7. Assumptions and Dependencies

This section includes the factors that aren’t design constraints per se, but rather can affect the development process if changed. For example, the team may assume that a specific human resource management (HRM) system will have an open API that will be used for integration with CLMS. If the HRM doesn’t have one, the development scope would have to be changed.

8. Apportioning of Requirements

Describe how the requirements for the product will correspond with its actual elements and features.

A requirement might have several elements fulfilling it. Moreover, some of the elements can be planned to be released later than the core features - this should also be noted.

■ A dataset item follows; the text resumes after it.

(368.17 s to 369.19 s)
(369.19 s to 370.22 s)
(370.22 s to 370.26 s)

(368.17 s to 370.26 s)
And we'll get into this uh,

This can be done best by using a cross-reference table.

9. Specific Requirements

This is the place to describe all the software requirements in detail. The amount of said detail should be sufficient for the designers, developers, and testers to do their respective jobs.

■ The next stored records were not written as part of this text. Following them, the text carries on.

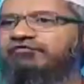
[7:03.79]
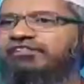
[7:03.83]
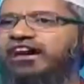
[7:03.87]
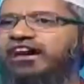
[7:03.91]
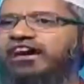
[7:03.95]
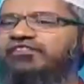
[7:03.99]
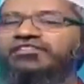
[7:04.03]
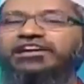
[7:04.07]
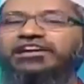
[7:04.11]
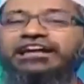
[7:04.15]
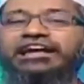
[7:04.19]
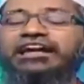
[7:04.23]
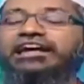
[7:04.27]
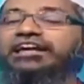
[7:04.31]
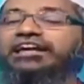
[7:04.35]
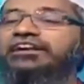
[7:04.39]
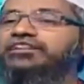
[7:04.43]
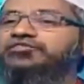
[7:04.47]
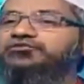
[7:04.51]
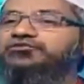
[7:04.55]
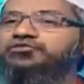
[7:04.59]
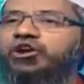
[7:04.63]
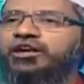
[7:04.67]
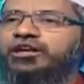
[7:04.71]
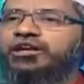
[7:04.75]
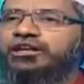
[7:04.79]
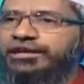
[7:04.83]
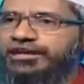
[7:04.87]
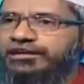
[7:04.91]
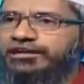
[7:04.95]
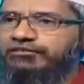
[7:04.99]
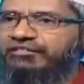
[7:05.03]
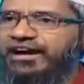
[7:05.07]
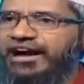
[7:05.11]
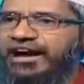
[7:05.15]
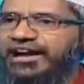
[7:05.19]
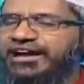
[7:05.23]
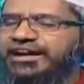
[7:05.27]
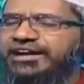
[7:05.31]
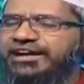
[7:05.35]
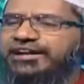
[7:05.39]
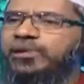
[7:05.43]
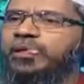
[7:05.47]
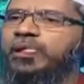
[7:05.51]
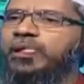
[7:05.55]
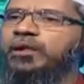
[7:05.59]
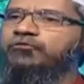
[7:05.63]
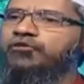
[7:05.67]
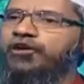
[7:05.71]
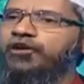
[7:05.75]
one wife, it is not
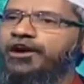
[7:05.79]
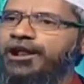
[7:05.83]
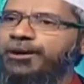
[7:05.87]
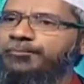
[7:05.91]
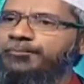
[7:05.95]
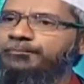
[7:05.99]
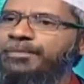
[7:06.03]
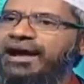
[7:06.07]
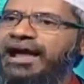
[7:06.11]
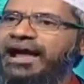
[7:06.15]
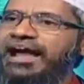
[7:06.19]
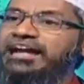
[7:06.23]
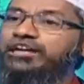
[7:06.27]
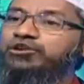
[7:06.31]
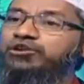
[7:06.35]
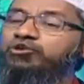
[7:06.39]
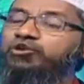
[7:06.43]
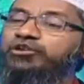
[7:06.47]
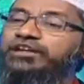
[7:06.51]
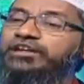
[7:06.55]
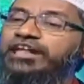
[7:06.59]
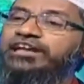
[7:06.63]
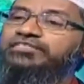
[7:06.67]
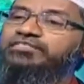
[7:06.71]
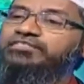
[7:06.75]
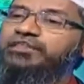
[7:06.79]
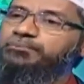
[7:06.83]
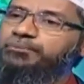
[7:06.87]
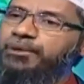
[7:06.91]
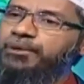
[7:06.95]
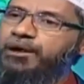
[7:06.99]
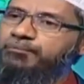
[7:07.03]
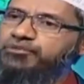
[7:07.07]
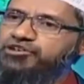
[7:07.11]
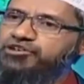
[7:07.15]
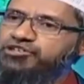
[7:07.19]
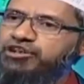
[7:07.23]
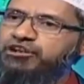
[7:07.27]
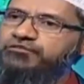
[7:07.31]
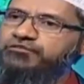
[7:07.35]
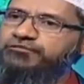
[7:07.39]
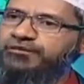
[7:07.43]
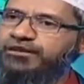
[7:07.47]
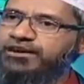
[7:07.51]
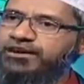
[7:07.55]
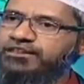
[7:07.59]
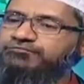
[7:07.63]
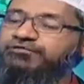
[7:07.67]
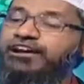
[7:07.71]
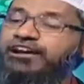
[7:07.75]
required for a man to take the permission of
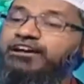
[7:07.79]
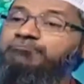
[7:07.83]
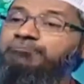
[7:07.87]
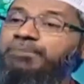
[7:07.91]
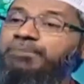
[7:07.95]
first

The minimum level includes the description of each possible input and output of the system, as well as all the functions of the product related to them

10. External Interfaces

List all the systems that the product is connected with and the information it either sends to them or receives from them. This information shouldn’t repeat points 3.1 through 3.5, but rather complement them.

Each interface defined should include the following content:

  • Name of the item;
  • Description of purpose;
  • Source of input or destination of output;
  • Valid range, accuracy, and/or tolerance;
  • Units of measure;
  • Relationships to other inputs/outputs;
  • Screen formats/organization;
  • Window formats/organization;
  • Data formats;
  • Command formats;
  • End messages.

11. Functionss

Define the main activities that have to happen in the product (with the relevant inputs and outputs), including:

  • Validity checks on the inputs;
  • The exact order of operations;
  • Responses to abnormal situations, including error handling and recovery;
  • Effect of parameters;
  • Relationship of outputs to inputs, including Input/output sequences and Formulas for input to output conversion;
  • It may be appropriate to partition the functional requirements into subfunctions or subprocesses. This does not imply that the software design will also be partitioned that way.

Example

Assessment Module

CLMS will use summative assessment in training.

The goal of summative assessment is to evaluate student learning at the end of an instructional unit by comparing it against some standard or benchmark.

It can help determine whether or not the learner is ready to move onto the next section.

Advantages:

Know if students have understood the material

Determine achievement level

Identify weak spots

Measure training success

Basic flow

It’s necessary to pass the Test to complete the skill or to pass the Interview. The system will change Skill status according to Employee results.

12. Usability Requirements

The usability requirements should be just as specific and quantifiable as any other. They should also be supported by including their purpose, e.g. “to reduce waiting time and user frustration, 90% of users should be able to log into the CLMS within 4 seconds.”

13. Performance requirements

This section is meant for the static and dynamic numerical requirements placed on the software as a whole.

Static numerical requirements are the ones that don’t fluctuate (e.g. “1000 simultaneous users”). They are sometimes placed in a separate section called “Capacity”.

Dynamic numerical requirements can be dependent on other factors (e.g. “90% of transactions processed within 1 second during normal hours and within 2 seconds during peak hours”)

14. Verification

This section lists all the approaches and methods used to ensure that the product fulfills the requirements. Traditionally, the requirements and functions are listed as a table with each item corresponding to one or several verification methods.

15. Supporting Information

Additional materials that can be attached to the SRS include sample input-output formats, description of the problems that the product should solve, cost analysis studies or any other information that can help the reader.